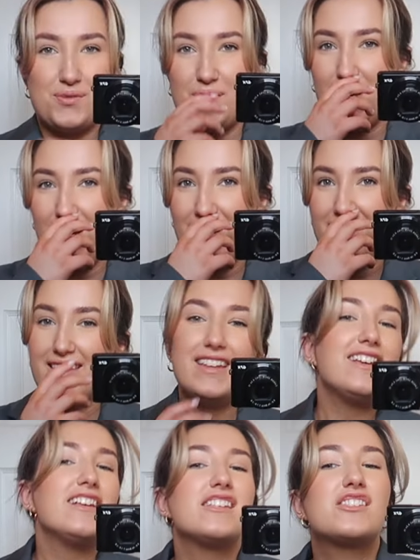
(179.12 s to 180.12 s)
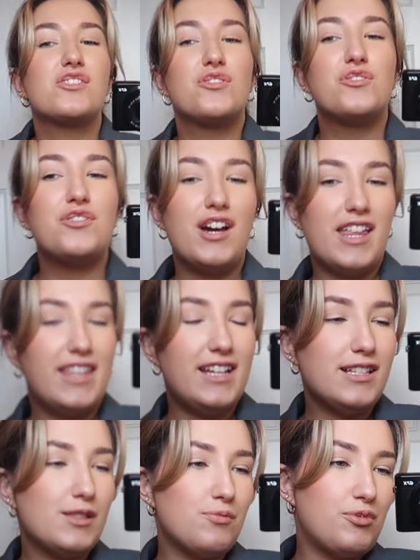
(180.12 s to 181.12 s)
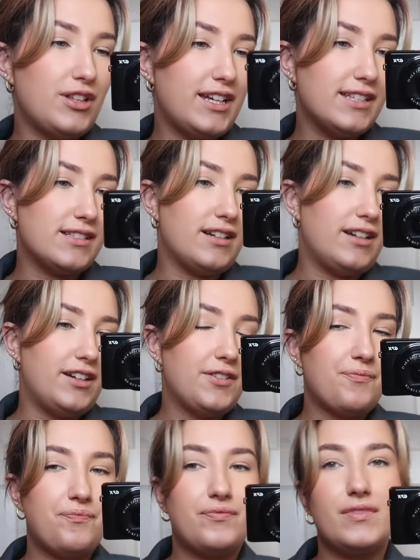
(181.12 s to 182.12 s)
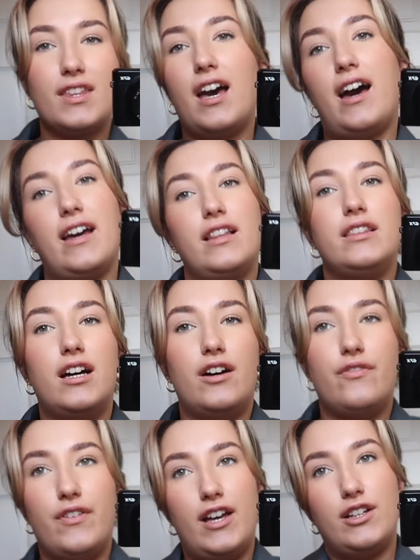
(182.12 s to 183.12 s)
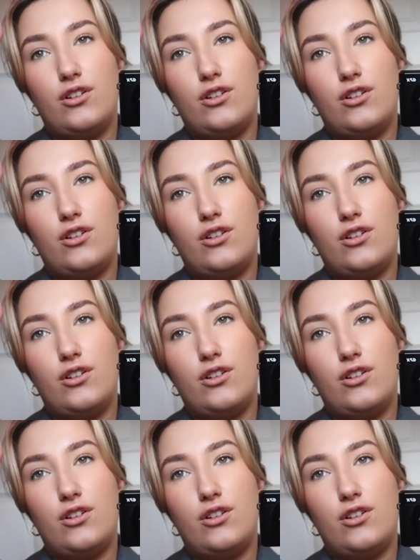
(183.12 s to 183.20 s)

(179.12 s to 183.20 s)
swear. So this blazer I love. I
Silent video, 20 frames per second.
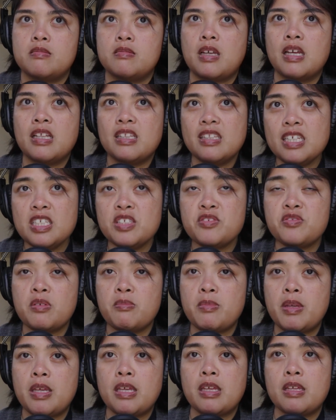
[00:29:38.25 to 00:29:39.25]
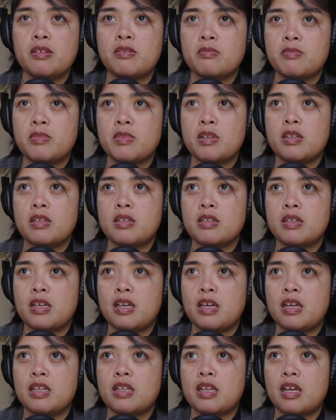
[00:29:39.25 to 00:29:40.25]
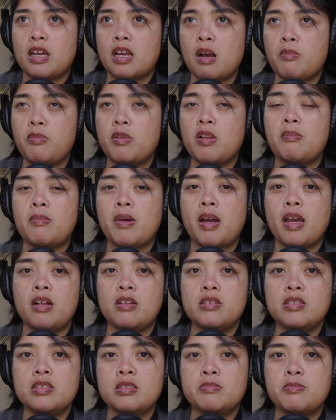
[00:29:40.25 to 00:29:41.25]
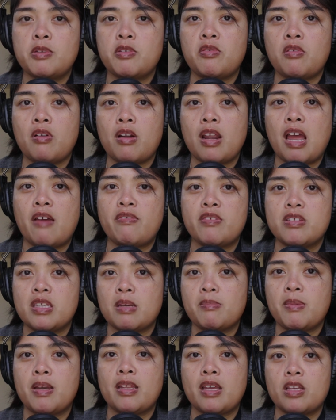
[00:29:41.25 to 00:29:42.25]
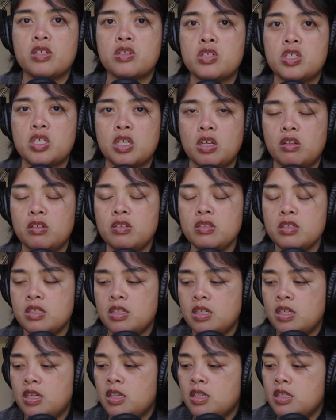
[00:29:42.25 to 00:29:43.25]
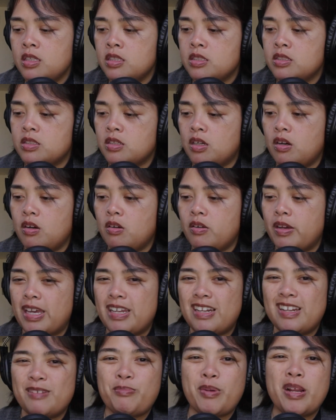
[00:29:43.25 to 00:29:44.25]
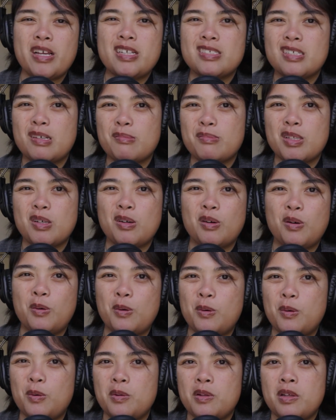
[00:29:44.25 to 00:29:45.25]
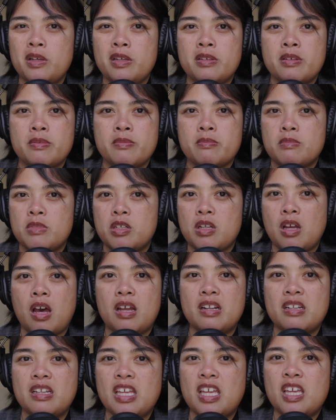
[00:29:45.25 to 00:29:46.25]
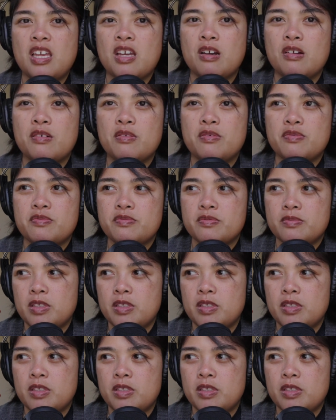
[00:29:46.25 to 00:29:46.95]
at least for me, a couple of miles before I have to take my next gel. So, and it breaks up the whole monotony of,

● **WORK REQUEST**
Although pictures appear among the records above, write out exactly only the lines from the one that has "(180.12 s to 181.12 s)" through the one that has "[00:29:40.25 to 00:29:41.25]", and leave the pictures out.

● **EXPECTED ANSWER**
(180.12 s to 181.12 s)
(181.12 s to 182.12 s)
(182.12 s to 183.12 s)
(183.12 s to 183.20 s)

(179.12 s to 183.20 s)
swear. So this blazer I love. I
Silent video, 20 frames per second.
[00:29:38.25 to 00:29:39.25]
[00:29:39.25 to 00:29:40.25]
[00:29:40.25 to 00:29:41.25]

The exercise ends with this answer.